1. Ceza Dairesi Esas No: 2018/1559 Karar No: 2018/3347 Karar Tarihi: 10.07.2018
Kasten öldürme - Yargıtay 1. Ceza Dairesi 2018/1559 Esas 2018/3347 Karar Sayılı İlamı
Özet:
Mahkeme kararı, bir kasten öldürme davasında sanıkların duruşmasını ele almaktadır. Sanıklardan biri suçu işlemiş ve 15 yıl hapis cezasına çarptırılmışken, diğerleri beraat etmiştir. Ancak, sanıkların avukatları arasında bir menfaat çatışması bulunduğu ve ortak bir avukatın bulunması gerektiği belirtilmiştir. Bu durum, CMK’nun 152. maddesine aykırıdır ve bozulmasına karar verilmiştir. Kararda, TCK’nun 81/1, 29, 62/1, 53/1, 63. maddelerinin sanık hakkında verilen hapis cezasına dayanılarak belirlendiği ifade edilmiştir. Ayrıca, CMK’nun 291, 295. ve devamı maddelerinde belirtilen sürelere uymayan sanık müdafinin temyiz istemi reddedilmiştir.
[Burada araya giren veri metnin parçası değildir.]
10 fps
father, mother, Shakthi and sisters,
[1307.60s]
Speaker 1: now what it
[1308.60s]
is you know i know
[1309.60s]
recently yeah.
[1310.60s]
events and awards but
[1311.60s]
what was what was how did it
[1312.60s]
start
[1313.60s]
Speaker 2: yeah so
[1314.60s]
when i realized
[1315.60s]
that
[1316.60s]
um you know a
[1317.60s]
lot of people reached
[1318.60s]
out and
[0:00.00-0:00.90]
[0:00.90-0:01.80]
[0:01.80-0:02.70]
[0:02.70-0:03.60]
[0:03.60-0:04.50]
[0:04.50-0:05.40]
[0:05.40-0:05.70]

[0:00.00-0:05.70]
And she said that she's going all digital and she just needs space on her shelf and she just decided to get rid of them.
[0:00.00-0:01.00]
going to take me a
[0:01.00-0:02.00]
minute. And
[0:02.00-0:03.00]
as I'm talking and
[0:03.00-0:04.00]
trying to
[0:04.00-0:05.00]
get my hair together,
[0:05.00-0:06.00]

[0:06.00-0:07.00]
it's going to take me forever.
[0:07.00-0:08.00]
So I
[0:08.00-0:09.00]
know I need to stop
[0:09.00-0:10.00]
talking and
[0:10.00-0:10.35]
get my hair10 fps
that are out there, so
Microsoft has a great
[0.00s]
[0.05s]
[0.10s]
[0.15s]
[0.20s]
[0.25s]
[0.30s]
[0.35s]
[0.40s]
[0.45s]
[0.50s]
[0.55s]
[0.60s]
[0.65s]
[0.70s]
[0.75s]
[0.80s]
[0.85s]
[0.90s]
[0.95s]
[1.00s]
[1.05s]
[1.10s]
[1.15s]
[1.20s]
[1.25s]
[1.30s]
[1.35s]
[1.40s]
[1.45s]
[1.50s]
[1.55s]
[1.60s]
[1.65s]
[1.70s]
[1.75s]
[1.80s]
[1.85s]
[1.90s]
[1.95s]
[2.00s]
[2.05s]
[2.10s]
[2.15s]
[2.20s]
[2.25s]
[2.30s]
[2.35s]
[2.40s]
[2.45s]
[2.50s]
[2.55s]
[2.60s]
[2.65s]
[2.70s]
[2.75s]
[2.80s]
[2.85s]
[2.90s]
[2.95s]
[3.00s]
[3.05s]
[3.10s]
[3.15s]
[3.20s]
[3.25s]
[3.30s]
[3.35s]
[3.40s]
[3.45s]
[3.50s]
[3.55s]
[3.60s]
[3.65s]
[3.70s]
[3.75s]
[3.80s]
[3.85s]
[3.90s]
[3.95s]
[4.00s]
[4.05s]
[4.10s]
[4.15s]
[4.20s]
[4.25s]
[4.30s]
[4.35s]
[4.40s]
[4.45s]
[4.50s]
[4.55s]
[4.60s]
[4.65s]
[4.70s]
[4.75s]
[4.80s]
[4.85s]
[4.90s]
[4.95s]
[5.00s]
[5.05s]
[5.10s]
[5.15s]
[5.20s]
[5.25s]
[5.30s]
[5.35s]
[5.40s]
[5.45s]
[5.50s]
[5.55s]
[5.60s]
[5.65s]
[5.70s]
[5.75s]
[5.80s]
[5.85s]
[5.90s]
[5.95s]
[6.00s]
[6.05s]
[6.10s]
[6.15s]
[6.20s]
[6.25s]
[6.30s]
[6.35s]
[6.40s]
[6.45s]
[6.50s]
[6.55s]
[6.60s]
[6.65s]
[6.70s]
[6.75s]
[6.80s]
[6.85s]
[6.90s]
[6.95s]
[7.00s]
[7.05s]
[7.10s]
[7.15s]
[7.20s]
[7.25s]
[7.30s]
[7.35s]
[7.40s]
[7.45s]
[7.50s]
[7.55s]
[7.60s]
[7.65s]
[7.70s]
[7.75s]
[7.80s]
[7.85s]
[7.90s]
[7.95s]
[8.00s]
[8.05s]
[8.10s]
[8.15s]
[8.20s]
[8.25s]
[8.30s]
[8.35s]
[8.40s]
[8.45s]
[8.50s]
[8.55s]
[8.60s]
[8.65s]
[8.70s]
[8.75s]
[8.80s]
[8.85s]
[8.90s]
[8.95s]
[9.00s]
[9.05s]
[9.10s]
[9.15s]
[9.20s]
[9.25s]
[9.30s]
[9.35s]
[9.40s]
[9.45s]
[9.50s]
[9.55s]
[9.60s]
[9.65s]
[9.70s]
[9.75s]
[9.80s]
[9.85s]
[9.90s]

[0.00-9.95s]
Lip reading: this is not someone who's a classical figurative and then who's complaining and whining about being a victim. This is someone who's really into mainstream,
CMK"nun 291, 295. ve devamı maddelerinde belirtilen sürelere uymayan sanık ... müdafiinin, 21.02.2017 tarihinde süre tutum talebinde bulunarak temyiz iradesini açıklamasına karşın kendisine gerekçeli kararın tebliğ tarihi olan 01.03.2017 tarihinden itibaren yasal süresinden sonra 10.03.2017 tarihinde temyiz nedenlerini belirttiği gerekçeli temyiz dilekçesi verdiği anlaşılmakla, sanık müdafinin temyiz isteminin, CMK"nun 298. maddesi uyarınca REDDİNE karar verilmiştir. Dairemizce de benimsenen Ceza Genel Kurulunun 20.10.2009 gün ve 2009/1-85/242 sayılı kararında açıklandığı üzere, aynı eylemlerin failleri olarak yargılanan sanıklardan birisinin savunulmasının diğer sanıklar yönünden savunmada zaafiyet yarattığı durumlarda sanıklar arasında menfaat uyuşmazlığı bulunduğunun kabulü gerektiğinden, somut olayda aralarında yakın akrabalık ilişkisi ve menfaat çatışması bulunduğu belirlenen, sanıklar ... ve ..."in ayrı ayrı müdafiler yerine ortak müdafii tarafından savunmalarının yapılması suretiyle 1136 sayılı Avukatlık Kanununun 38/1. ve 5271 sayılı CMK’nun 152. maddelerine aykırı davranılması, Bozmayı gerektirmiş olup, Cumhuriyet savcısı ve katılan vekilinin temyiz itirazları bu itibarla yerinde görülmüş olduğundan, sair yönleri incelenmeyen hükümlerin tebliğnamedeki düşünceye aykırı olarak BOZULMASINA, 10/07/2018 gününde oybirliği ile karar verildi.